Start of Supplied data

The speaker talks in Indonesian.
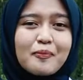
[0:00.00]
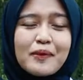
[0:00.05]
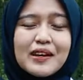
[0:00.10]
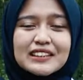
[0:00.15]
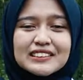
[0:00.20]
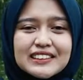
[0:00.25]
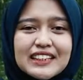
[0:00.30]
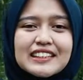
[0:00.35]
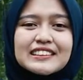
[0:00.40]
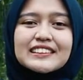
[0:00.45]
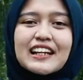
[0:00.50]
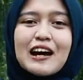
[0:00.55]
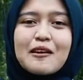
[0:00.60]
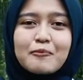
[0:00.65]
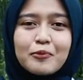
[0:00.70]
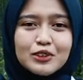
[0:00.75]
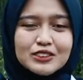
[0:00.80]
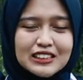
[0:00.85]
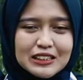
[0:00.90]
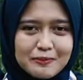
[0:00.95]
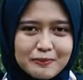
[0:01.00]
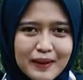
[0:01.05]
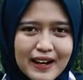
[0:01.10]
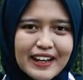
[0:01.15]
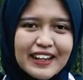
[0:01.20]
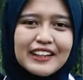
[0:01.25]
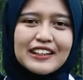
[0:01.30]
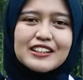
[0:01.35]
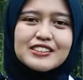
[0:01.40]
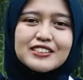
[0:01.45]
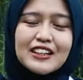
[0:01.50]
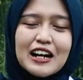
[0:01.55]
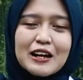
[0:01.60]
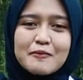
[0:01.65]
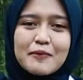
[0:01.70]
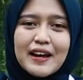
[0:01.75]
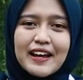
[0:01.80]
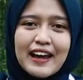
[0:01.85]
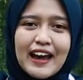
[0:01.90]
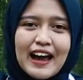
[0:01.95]
bisnis kampus terbaik di
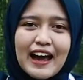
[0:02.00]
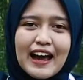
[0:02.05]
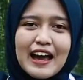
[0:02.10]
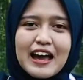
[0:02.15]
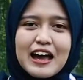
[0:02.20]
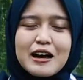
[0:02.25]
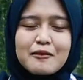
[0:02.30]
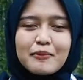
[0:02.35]
Surabaya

End of Supplied data

> _What you have to do_
Transcribe each line above exactly, pictures excluded.

> _Exercise output_
The speaker talks in Indonesian.
[0:00.00]
[0:00.05]
[0:00.10]
[0:00.15]
[0:00.20]
[0:00.25]
[0:00.30]
[0:00.35]
[0:00.40]
[0:00.45]
[0:00.50]
[0:00.55]
[0:00.60]
[0:00.65]
[0:00.70]
[0:00.75]
[0:00.80]
[0:00.85]
[0:00.90]
[0:00.95]
[0:01.00]
[0:01.05]
[0:01.10]
[0:01.15]
[0:01.20]
[0:01.25]
[0:01.30]
[0:01.35]
[0:01.40]
[0:01.45]
[0:01.50]
[0:01.55]
[0:01.60]
[0:01.65]
[0:01.70]
[0:01.75]
[0:01.80]
[0:01.85]
[0:01.90]
[0:01.95]
bisnis kampus terbaik di
[0:02.00]
[0:02.05]
[0:02.10]
[0:02.15]
[0:02.20]
[0:02.25]
[0:02.30]
[0:02.35]
Surabaya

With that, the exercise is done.